Stored data:
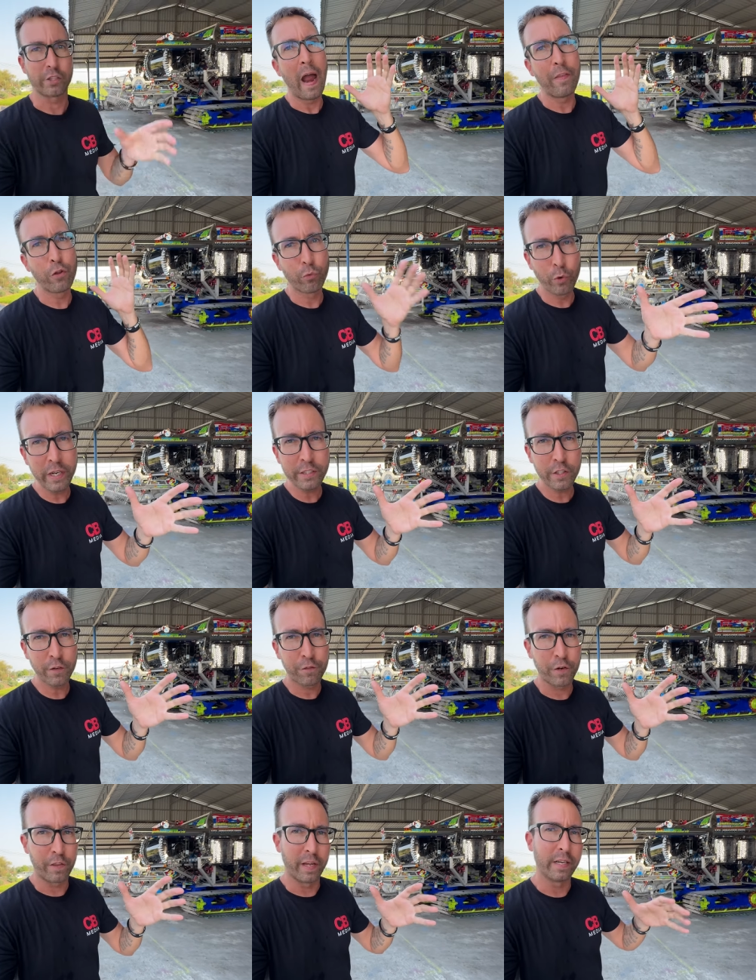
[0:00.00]
And the reason
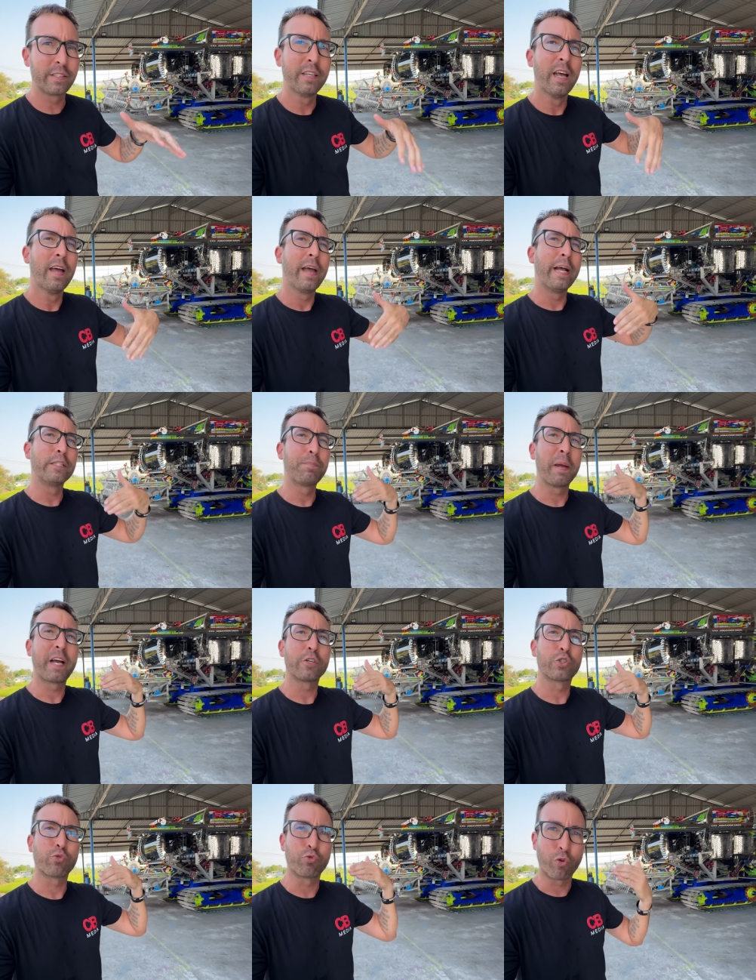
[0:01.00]
for this is
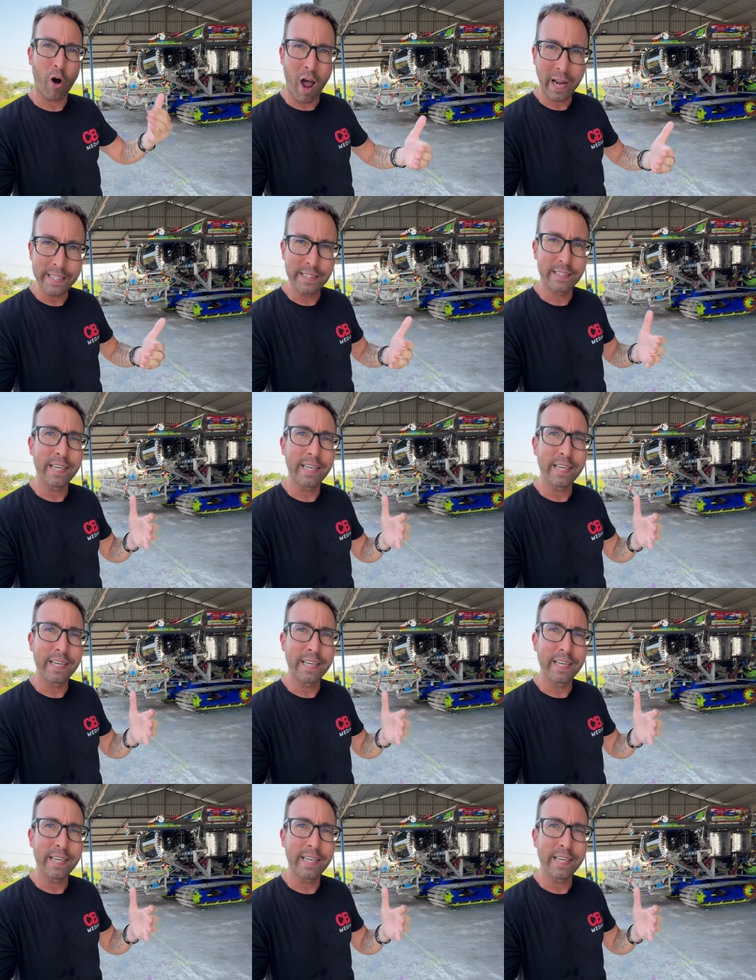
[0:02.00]
because rice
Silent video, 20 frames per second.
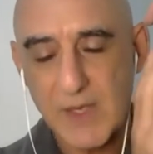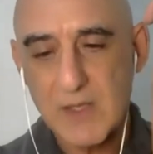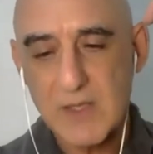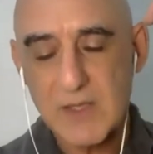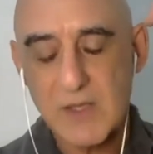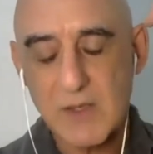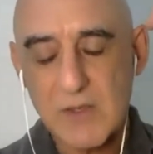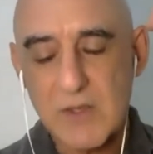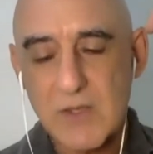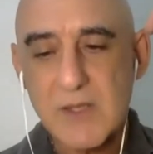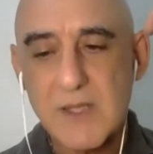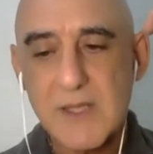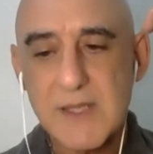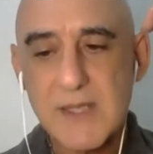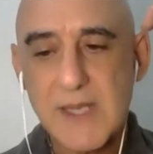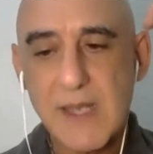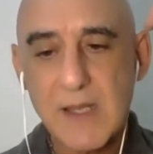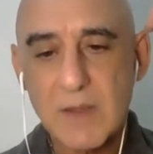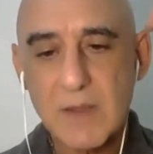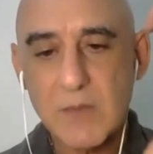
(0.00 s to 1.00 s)
So you can
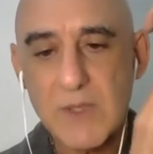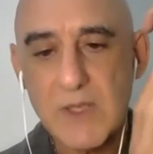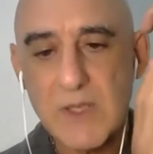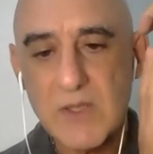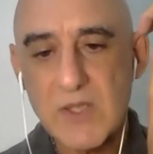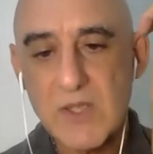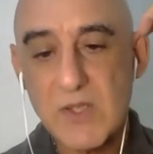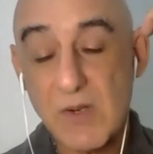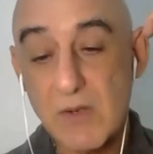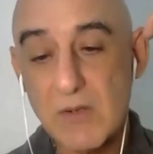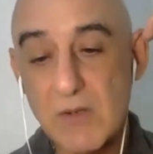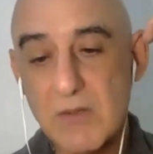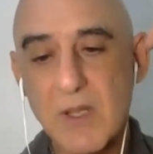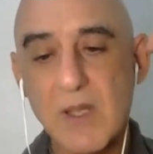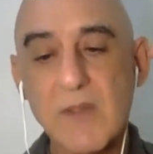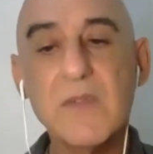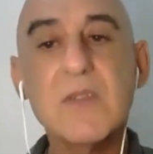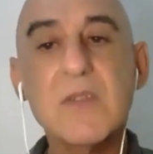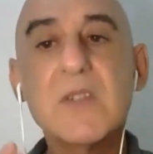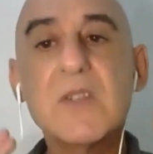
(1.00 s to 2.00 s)
tell when you stroke,
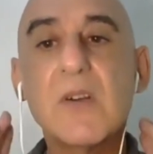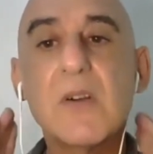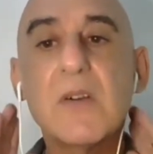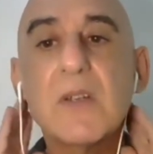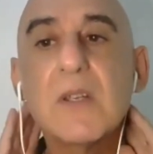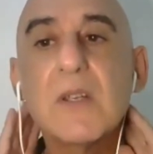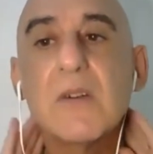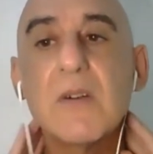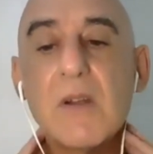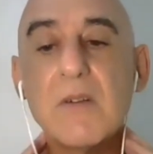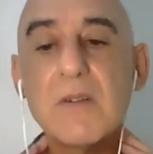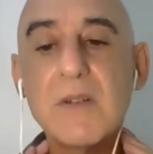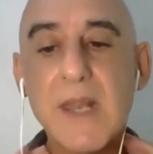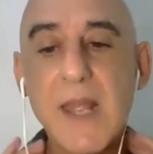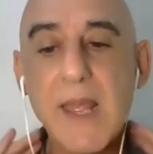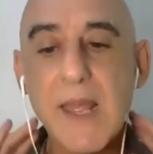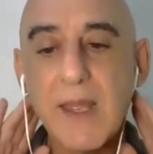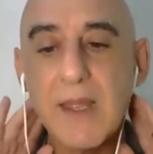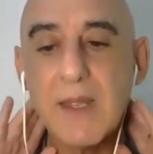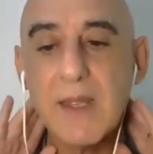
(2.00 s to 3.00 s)
if you stroke your own
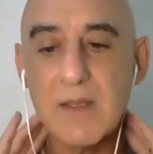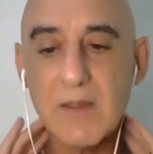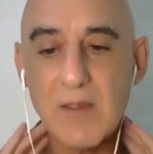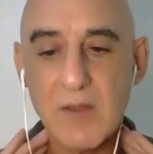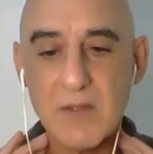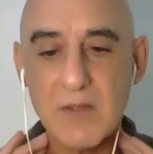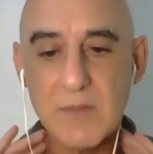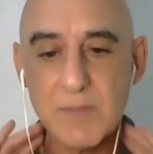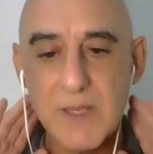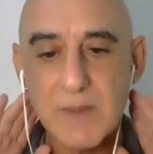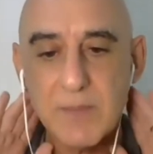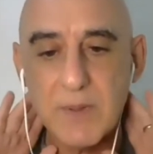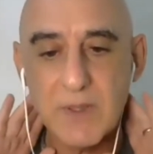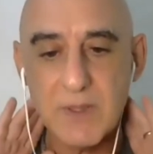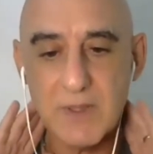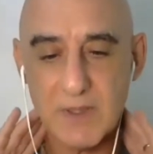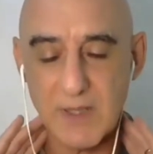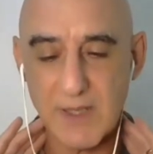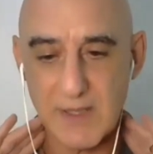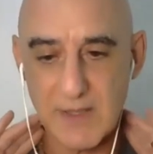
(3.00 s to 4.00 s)
neck, those
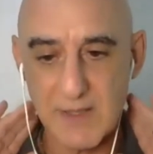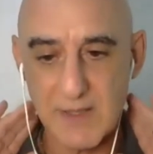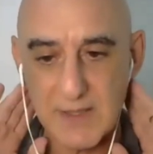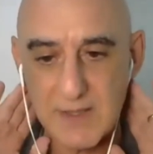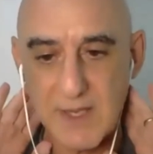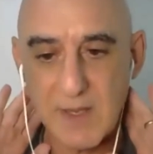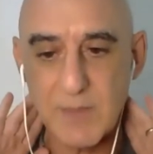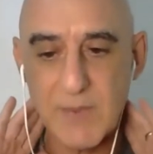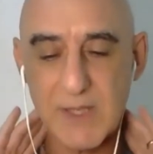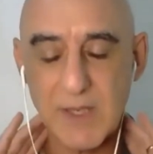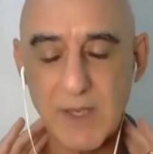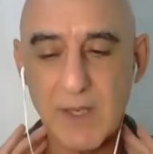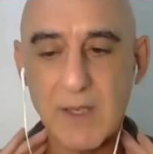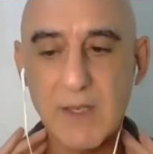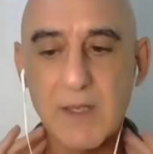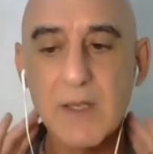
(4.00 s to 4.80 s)
people in this seminar,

▸ **WHAT YOU SHOULD DO**:
Write the records out once more, exactly as they appear, with no pictures.

▸ **THE COMPLETED TASK**:
[0:00.00]
And the reason
[0:01.00]
for this is
[0:02.00]
because rice
Silent video, 20 frames per second.
(0.00 s to 1.00 s)
So you can
(1.00 s to 2.00 s)
tell when you stroke,
(2.00 s to 3.00 s)
if you stroke your own
(3.00 s to 4.00 s)
neck, those
(4.00 s to 4.80 s)
people in this seminar,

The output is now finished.